YOUR GOAL: Find "[3:01.95-3:02.85]" below and begin at its line; stop after the line with "[3:10.95-3:11.85]". Output those lines exactly, without pictures.

EXERCISE MATERIALS:
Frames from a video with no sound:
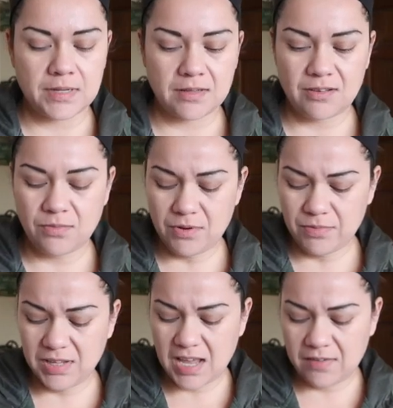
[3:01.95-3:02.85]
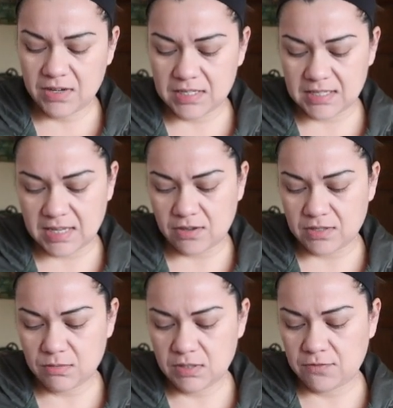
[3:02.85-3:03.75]
but they weren't really having a sale.
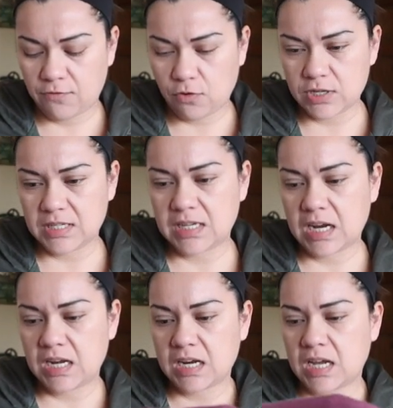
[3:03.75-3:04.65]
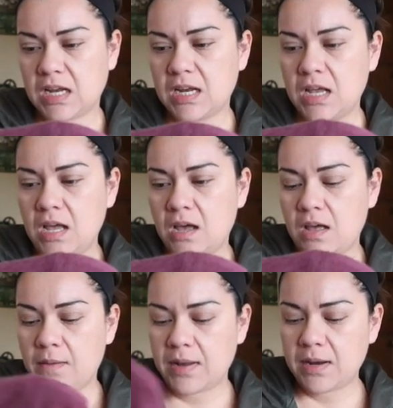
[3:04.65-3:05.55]
This was $14.99,
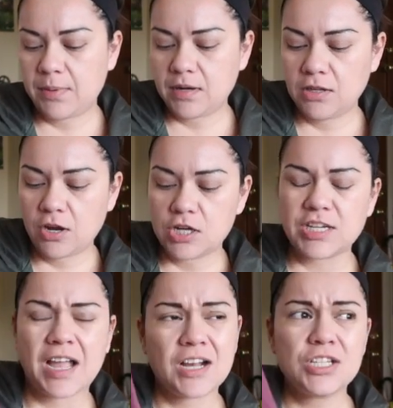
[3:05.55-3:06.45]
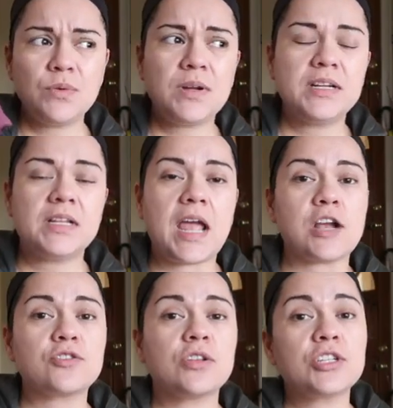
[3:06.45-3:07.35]
and I bought a large. I actually wanted an
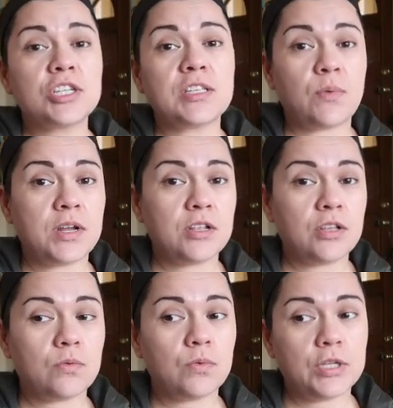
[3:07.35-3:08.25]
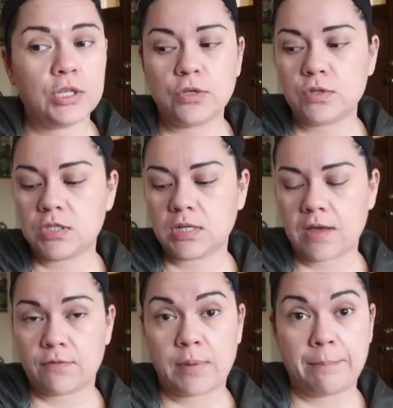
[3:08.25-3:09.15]
extra large because I want it really loose to
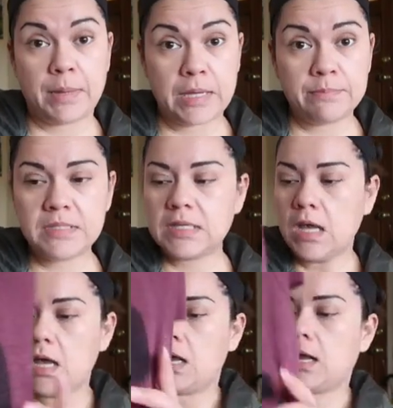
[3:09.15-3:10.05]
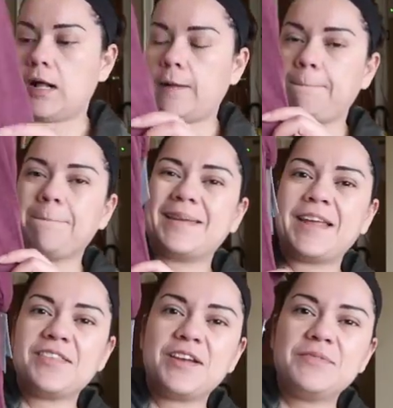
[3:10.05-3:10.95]
cover my bums, but
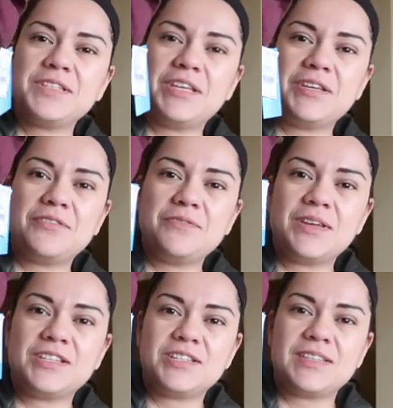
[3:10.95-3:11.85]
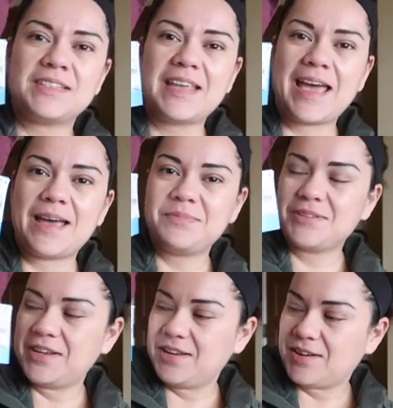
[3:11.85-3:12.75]
I thought it was cute. It just says Cabs
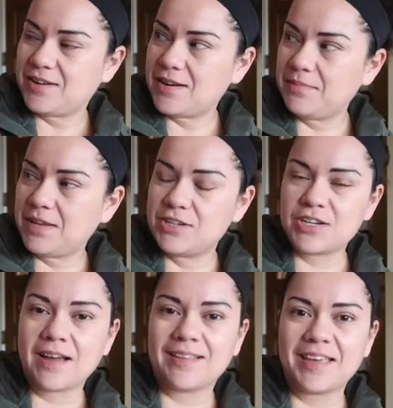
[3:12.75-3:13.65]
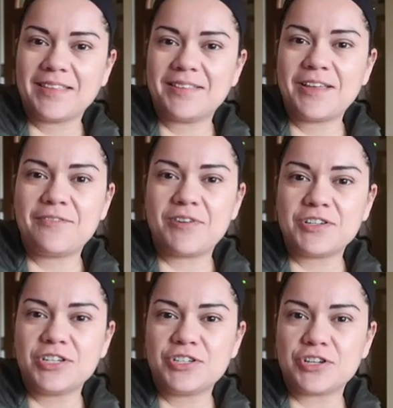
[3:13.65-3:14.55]
are here, and me and Jack like love
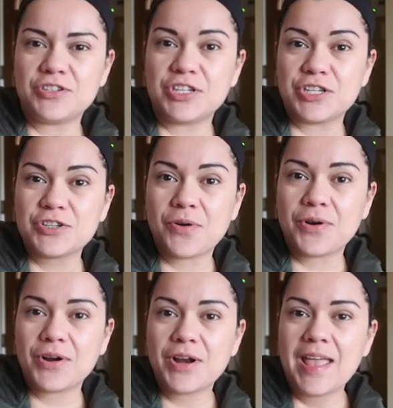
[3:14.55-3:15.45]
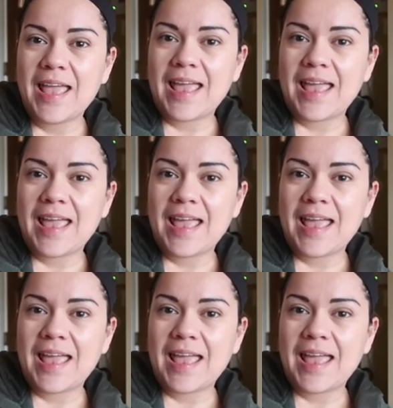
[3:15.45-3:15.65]
watching Jersey Shore,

OUTPUT FOR THIS TASK:
[3:01.95-3:02.85]
[3:02.85-3:03.75]
but they weren't really having a sale.
[3:03.75-3:04.65]
[3:04.65-3:05.55]
This was $14.99,
[3:05.55-3:06.45]
[3:06.45-3:07.35]
and I bought a large. I actually wanted an
[3:07.35-3:08.25]
[3:08.25-3:09.15]
extra large because I want it really loose to
[3:09.15-3:10.05]
[3:10.05-3:10.95]
cover my bums, but
[3:10.95-3:11.85]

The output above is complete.